Announcement

Collapse
No announcement yet.

Intel Posts Big Linux Patch Set For "Classes of Tasks" On Hybrid CPUs, Thread Director

Collapse
X
 
  • Filter
  • Time
  • Show
Clear All
new posts

  • #11
    Originally posted by Linuxxx View Post

    I'm not quite sure if this will actually help to implement an asymmetric ISA.

    To me, it sounds like this is intended strictly for performance (IPC) reasons:



    Maybe someone more knowledgeable on this topic can chime in...
    I have no special knowledge in this area but I read it similar to you. As it stands today, this does not enable support for heterogeneous AVX512 support.

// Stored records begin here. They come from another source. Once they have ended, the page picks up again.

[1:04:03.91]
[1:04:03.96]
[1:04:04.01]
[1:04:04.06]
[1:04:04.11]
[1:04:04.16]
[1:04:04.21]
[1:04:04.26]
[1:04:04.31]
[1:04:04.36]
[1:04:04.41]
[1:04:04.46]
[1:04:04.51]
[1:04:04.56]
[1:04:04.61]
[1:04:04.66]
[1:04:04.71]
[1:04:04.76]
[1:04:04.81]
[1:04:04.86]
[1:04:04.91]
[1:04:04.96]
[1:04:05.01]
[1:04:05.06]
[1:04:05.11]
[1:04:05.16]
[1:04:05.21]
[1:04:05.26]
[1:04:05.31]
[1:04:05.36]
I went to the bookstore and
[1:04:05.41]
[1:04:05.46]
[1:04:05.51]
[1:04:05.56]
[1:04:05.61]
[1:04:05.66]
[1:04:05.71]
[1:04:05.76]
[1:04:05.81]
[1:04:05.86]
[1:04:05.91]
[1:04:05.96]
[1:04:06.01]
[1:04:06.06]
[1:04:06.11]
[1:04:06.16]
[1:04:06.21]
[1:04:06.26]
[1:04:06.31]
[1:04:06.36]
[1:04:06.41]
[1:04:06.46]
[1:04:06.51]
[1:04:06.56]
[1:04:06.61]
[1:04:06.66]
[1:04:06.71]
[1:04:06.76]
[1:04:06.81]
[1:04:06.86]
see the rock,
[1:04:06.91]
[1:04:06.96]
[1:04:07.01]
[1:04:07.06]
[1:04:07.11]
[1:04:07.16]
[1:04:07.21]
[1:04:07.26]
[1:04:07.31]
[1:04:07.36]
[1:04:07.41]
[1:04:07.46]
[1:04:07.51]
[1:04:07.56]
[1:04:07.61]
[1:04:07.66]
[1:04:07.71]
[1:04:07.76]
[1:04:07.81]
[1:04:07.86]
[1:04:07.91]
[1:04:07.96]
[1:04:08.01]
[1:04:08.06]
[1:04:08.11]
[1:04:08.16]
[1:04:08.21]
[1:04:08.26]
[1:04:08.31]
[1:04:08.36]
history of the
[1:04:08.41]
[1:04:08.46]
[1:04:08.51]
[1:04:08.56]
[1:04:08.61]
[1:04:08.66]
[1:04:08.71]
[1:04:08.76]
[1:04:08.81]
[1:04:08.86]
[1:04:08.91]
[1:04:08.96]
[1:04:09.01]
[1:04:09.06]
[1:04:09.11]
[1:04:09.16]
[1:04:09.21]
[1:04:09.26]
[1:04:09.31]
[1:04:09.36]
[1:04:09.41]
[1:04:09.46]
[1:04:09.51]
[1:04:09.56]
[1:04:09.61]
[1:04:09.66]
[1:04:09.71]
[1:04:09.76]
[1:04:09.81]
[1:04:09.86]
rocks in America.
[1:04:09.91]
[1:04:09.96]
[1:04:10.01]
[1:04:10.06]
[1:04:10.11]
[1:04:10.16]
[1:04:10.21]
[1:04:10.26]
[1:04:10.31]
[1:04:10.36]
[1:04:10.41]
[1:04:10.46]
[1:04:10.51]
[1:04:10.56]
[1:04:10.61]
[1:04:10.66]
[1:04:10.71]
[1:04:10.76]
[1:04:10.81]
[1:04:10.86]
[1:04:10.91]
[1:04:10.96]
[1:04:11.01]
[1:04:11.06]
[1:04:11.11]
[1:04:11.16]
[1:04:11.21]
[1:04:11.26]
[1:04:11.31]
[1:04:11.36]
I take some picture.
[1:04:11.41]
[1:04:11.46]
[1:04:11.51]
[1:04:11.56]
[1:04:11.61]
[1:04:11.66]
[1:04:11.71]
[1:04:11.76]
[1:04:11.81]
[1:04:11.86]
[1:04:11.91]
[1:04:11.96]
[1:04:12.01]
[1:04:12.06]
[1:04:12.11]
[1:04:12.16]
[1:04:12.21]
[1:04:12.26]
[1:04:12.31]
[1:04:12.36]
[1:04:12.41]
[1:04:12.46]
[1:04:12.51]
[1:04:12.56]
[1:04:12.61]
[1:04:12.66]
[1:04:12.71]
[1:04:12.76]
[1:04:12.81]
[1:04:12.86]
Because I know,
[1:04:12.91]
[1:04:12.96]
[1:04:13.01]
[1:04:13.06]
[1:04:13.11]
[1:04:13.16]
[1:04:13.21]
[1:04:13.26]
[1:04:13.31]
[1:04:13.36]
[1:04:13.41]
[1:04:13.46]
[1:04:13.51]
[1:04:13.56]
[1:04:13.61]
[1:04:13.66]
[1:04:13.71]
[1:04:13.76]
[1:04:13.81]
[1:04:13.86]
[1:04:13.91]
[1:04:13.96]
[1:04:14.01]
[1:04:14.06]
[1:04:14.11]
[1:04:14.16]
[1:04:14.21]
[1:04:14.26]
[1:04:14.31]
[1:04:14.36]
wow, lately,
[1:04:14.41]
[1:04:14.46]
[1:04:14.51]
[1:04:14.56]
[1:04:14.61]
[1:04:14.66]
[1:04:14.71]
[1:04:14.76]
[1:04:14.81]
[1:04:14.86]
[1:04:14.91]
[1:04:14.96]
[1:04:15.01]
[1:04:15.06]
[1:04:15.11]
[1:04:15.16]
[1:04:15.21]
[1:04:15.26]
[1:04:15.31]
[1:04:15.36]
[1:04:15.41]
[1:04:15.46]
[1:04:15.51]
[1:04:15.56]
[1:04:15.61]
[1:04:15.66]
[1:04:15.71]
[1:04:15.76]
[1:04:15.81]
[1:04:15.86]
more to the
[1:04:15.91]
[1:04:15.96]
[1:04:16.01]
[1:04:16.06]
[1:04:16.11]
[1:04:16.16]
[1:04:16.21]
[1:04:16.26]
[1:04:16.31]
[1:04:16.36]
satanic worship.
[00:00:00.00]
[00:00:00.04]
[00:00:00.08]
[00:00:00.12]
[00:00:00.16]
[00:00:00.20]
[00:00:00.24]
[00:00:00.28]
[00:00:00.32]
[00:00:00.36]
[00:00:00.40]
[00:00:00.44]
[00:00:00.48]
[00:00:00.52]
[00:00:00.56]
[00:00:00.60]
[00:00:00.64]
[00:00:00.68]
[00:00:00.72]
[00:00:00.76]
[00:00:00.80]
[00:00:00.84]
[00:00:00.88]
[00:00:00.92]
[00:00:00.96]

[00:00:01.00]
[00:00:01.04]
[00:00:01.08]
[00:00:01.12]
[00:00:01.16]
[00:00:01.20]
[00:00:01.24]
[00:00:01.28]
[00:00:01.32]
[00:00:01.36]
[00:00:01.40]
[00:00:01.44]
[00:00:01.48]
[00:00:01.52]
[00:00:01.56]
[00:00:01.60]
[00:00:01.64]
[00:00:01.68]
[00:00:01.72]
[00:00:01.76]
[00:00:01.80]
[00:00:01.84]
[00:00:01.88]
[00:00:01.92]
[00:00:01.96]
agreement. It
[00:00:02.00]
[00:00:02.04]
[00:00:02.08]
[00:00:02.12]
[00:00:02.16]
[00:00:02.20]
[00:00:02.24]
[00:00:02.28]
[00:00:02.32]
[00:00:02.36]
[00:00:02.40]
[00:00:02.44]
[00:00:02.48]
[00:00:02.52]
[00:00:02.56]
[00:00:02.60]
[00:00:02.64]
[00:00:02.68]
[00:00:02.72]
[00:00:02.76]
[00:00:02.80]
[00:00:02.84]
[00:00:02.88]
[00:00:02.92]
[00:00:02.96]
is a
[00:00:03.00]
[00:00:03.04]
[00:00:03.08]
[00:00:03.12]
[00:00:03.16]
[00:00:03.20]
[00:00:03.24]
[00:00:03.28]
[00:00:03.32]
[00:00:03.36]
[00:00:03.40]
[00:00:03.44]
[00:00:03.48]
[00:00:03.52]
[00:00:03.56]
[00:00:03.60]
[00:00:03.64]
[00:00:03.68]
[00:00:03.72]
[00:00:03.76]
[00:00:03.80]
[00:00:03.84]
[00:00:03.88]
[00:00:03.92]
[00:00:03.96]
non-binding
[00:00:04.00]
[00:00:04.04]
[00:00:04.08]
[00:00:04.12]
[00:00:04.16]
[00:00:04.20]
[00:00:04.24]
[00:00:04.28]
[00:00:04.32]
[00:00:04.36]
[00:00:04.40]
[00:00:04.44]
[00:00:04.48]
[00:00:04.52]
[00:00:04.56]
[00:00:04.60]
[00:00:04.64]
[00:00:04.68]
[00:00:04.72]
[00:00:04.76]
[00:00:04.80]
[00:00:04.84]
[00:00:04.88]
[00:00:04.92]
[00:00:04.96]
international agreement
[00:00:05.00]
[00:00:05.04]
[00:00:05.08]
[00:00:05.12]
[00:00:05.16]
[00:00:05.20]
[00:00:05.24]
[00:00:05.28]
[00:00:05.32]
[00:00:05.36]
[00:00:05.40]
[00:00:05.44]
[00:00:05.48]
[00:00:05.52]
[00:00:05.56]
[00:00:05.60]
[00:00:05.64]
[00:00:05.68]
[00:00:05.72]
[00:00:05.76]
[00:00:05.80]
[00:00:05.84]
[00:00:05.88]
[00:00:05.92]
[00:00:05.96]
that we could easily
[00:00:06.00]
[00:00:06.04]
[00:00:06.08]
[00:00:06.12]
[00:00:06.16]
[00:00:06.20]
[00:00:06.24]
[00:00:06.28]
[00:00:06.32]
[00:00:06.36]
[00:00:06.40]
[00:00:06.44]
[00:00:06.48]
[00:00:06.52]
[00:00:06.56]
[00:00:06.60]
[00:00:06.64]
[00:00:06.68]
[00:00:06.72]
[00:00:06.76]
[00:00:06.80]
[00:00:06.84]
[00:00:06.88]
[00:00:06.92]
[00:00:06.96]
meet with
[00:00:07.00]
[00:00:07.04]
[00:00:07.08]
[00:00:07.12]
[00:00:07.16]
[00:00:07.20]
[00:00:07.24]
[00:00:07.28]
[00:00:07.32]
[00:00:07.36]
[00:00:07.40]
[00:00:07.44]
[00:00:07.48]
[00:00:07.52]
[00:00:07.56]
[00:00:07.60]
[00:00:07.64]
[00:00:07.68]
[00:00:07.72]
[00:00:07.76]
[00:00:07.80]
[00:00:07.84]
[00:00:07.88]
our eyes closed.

    That said, I do think it opens the door for future work where they leverage it for detection and thread sorting for avx512/AMX instructions.

    Comment


    • #12
      Originally posted by atomsymbol

      After reading the description provided with the patch series, I have doubts whether this Linux implementation of Thread Director technology will be able to schedule Linux threads -- when the number of currently running Linux threads is larger than 10 -- among P-cores and E-cores so that the end-result will be close to the best placement of those Linux threads among all the cores, if the only optimality measure is how long (wall-clock time) it takes to complete the tasks (without taking power consumption into account).

      The examples described in the patch series are only about SMT scheduling (P-cores have SMT, E-cores don't have it). It is highly questionable whether enabling the INTEL_THREAD_DIRECTOR kernel option solves something other than just the SMT scheduling problem on homo-ISA hetero-SMT CPUs.
      So no way forward for a hypothetical asymmetric ISA?

      Which then would mean that both full-width AVX-512 & AMX are not coming to any consumer Intel CPU for the foreseeable future.

      Comment


      • #13
        Originally posted by atomsymbol

        A user-space app already has the ability to measure its IPC by using Linux performance counters/events and, based on the measured IPC, it can decide whether to pin its thread to a specific CPU core or to a specific subset of CPU cores. ---- What additional missing "user-space component" do you mean? ---- The question then would be: If an app isn't already using the existing Linux perf counters to optimize the placement of its threads on the CPU, then why (for what reason) would the app be using the user-space component of Intel Thread Director technology? In other words: who (what apps) would be using the user-space component?
        Are you saying all Linux applications must be rewritten to properly support big.LITTLE? Not going to happen. It's not how it's done in Android/Windows/MacOS/iOS either. I'm talking about an application/daemon/service similar to earlyoom/systemd-oomd. The kernel has no idea which apps are important/unimportant, or in foreground/background, etc.
        Last edited by birdie; 10 September 2022, 03:07 PM.

        Comment


        • #14
          Originally posted by birdie View Post
          Never optimized for SMT? I'd say this is a dead OS in this case. HT/SMT absolutely requires optimization or otherwise your performance may tank. Consider you're running a lightly multithreaded app with e.g. 2 threads, the system is idle and instead of scheduling the app to physical cores 0 and 1, you instead schedule it to run on Core 0 and its sibling SMT/HT core. Now, instead of getting double the performance you're only (at best) getting a 30% performance increase. And there's a ton of similar use cases when SMT/HT absolutely needs to be taken into consideration. And of course you absolutely need to optimize for Numa and Zen CCX'es.
          apple m1/m2 has no HT/SMT ... so it is not clear if this is the future. if you just go with ARM cpus and ignore intel technology...
          Phantom circuit Sequence Reducer Dyslexia

          Comment


          • #15
            Originally posted by qarium View Post

            apple m1/m2 has no HT/SMT ... so it is not clear if this is the future. if you just go with ARM cpus and ignore intel technology...
            I'd say that the "future" is actually multiple cores and processor units uniquely optimized for performance versus energy and thermal efficiency rather than playing tricks with how many threads can play at one time on the head of a single core.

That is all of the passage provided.